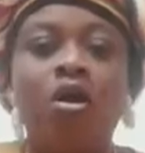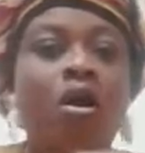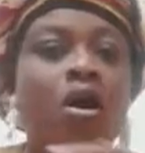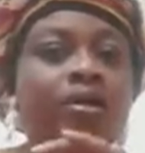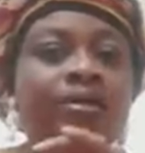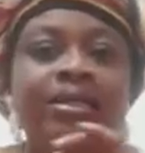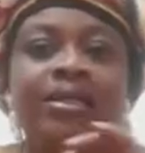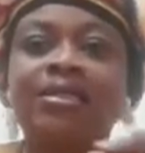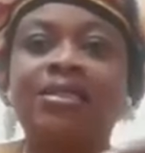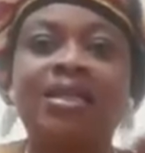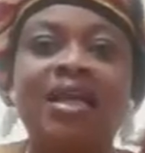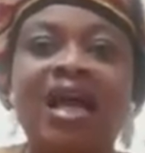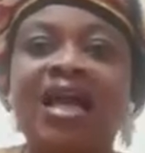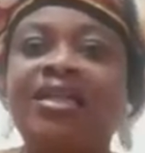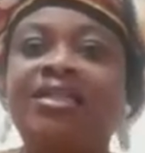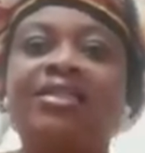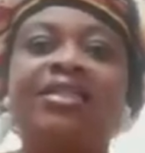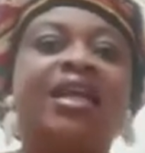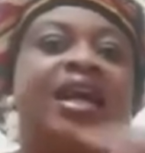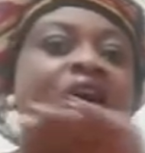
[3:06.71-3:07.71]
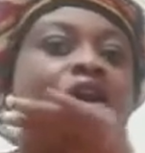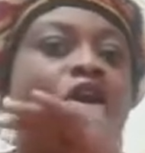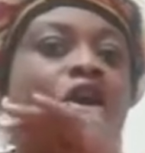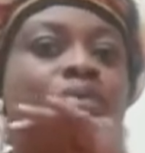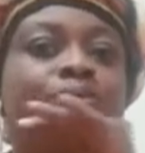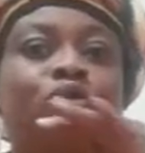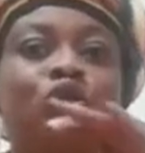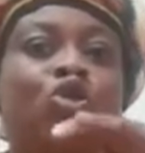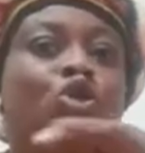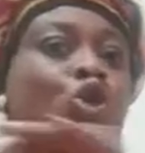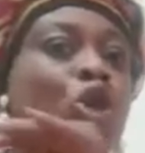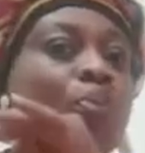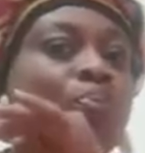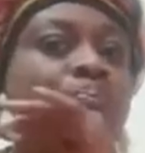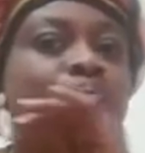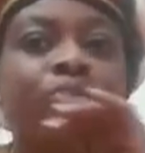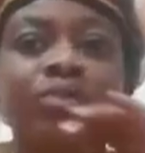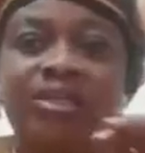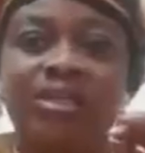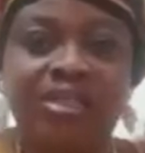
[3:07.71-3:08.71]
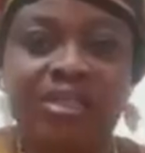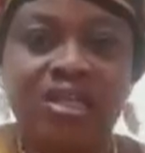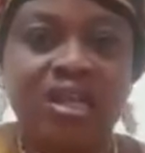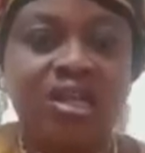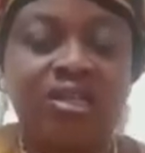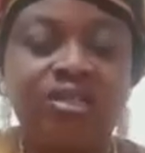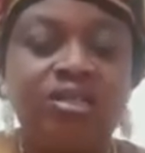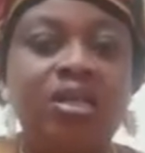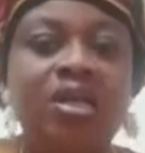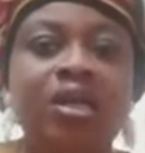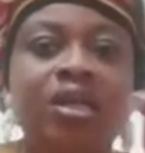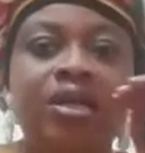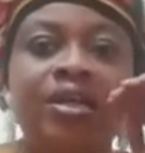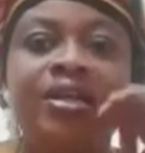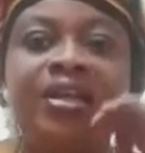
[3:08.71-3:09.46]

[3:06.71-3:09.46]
All these guys, they are up top musicians.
______
● Task item
Everything in the entries above except the pictures should be given again exactly.

● Result
[3:06.71-3:07.71]
[3:07.71-3:08.71]
[3:08.71-3:09.46]

[3:06.71-3:09.46]
All these guys, they are up top musicians.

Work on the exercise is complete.